■ **TO DO**
From the listing below, output the lines between the one with "Silent video, 12 frames per second." and the one with "[1:18.23-1:19.23]", including those two, and nothing else. Pictures are not copied.

======

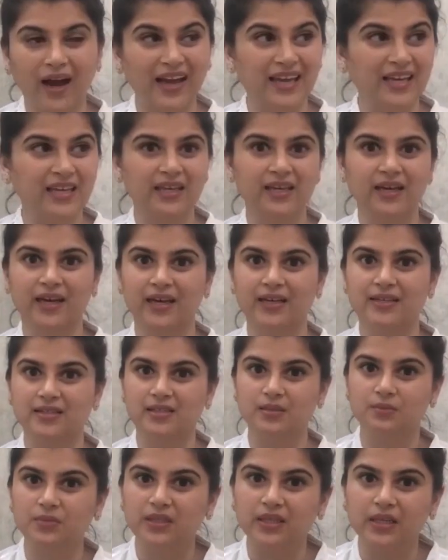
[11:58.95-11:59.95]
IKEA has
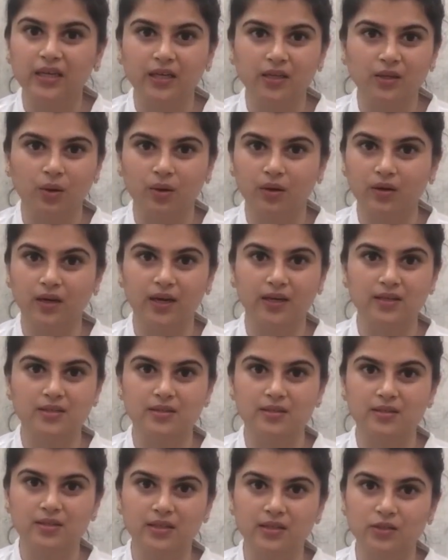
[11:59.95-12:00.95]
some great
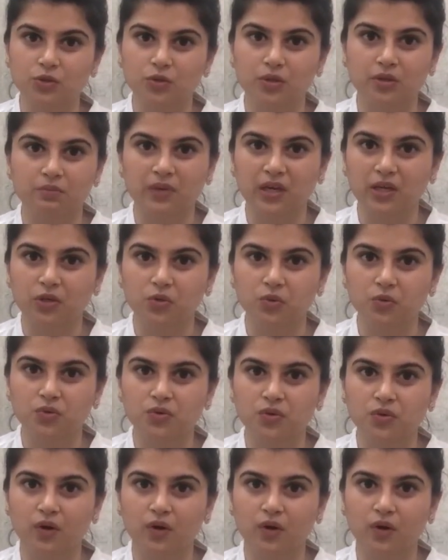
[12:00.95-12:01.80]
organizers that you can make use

======

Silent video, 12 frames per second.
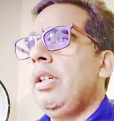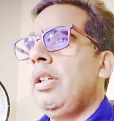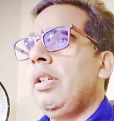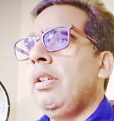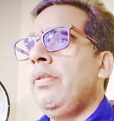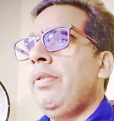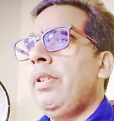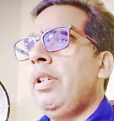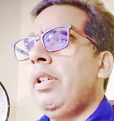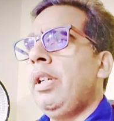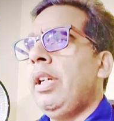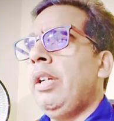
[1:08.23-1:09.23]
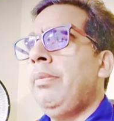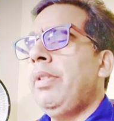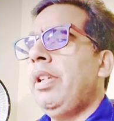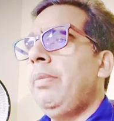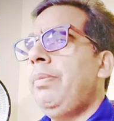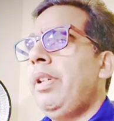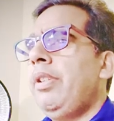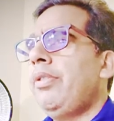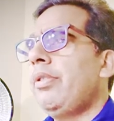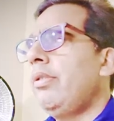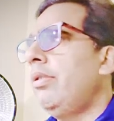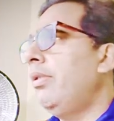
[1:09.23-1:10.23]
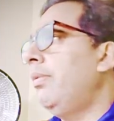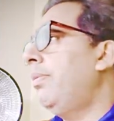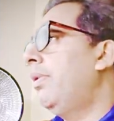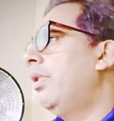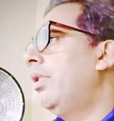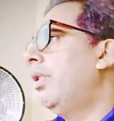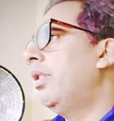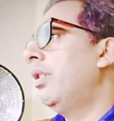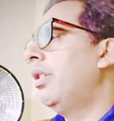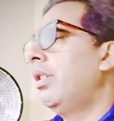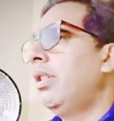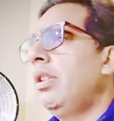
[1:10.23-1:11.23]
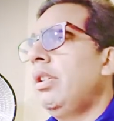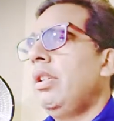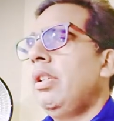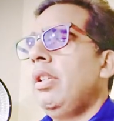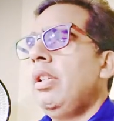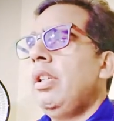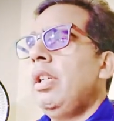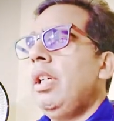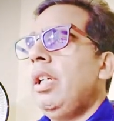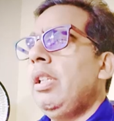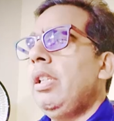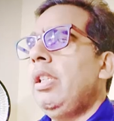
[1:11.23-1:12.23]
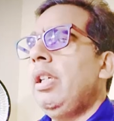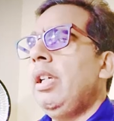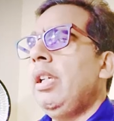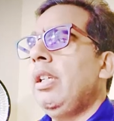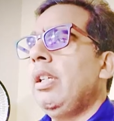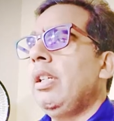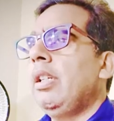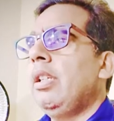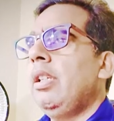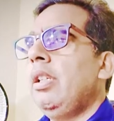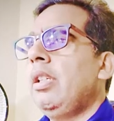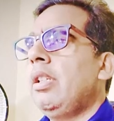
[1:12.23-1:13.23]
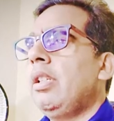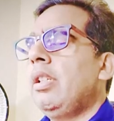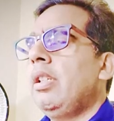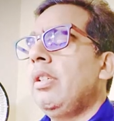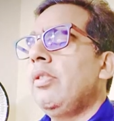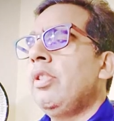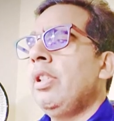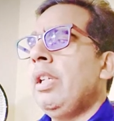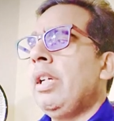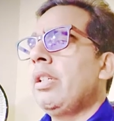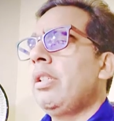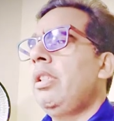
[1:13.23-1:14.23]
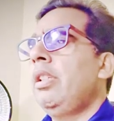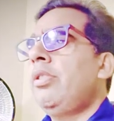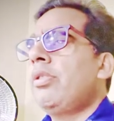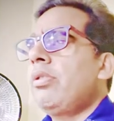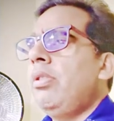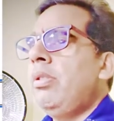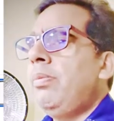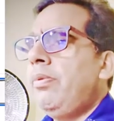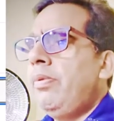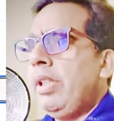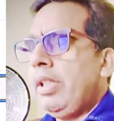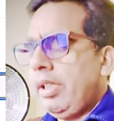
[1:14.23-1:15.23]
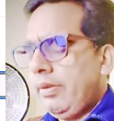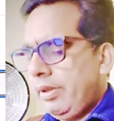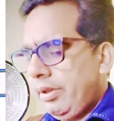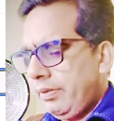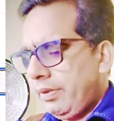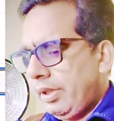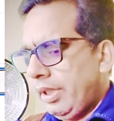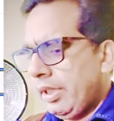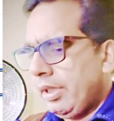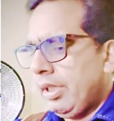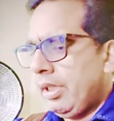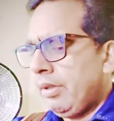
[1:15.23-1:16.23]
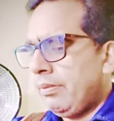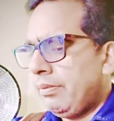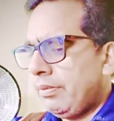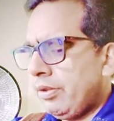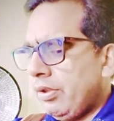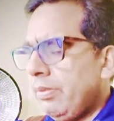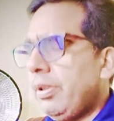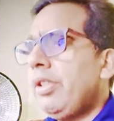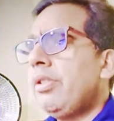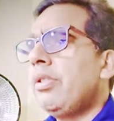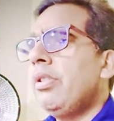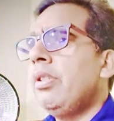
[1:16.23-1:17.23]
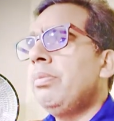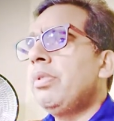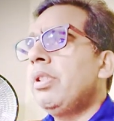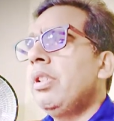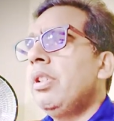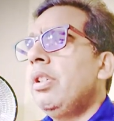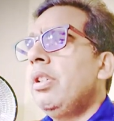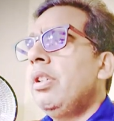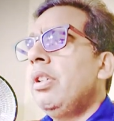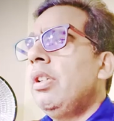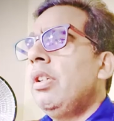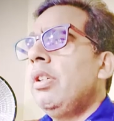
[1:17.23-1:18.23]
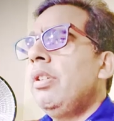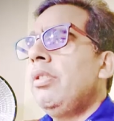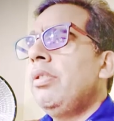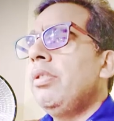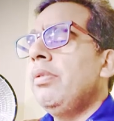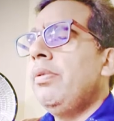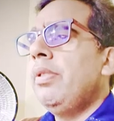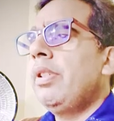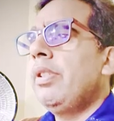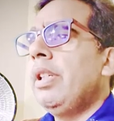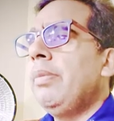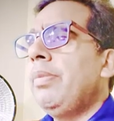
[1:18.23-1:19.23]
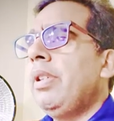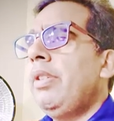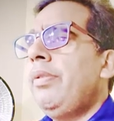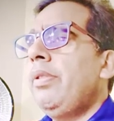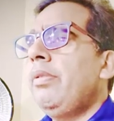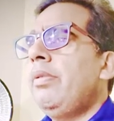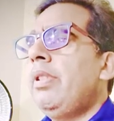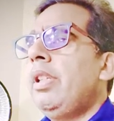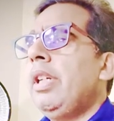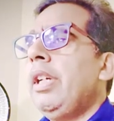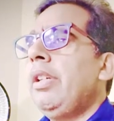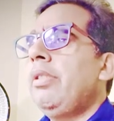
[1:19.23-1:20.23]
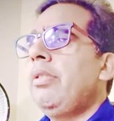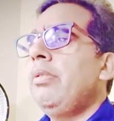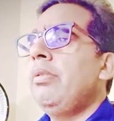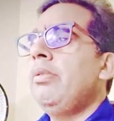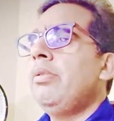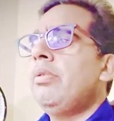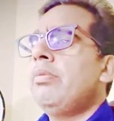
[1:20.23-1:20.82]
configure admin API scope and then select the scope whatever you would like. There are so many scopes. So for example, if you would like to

======

■ **TASK RESULT**
Silent video, 12 frames per second.
[1:08.23-1:09.23]
[1:09.23-1:10.23]
[1:10.23-1:11.23]
[1:11.23-1:12.23]
[1:12.23-1:13.23]
[1:13.23-1:14.23]
[1:14.23-1:15.23]
[1:15.23-1:16.23]
[1:16.23-1:17.23]
[1:17.23-1:18.23]
[1:18.23-1:19.23]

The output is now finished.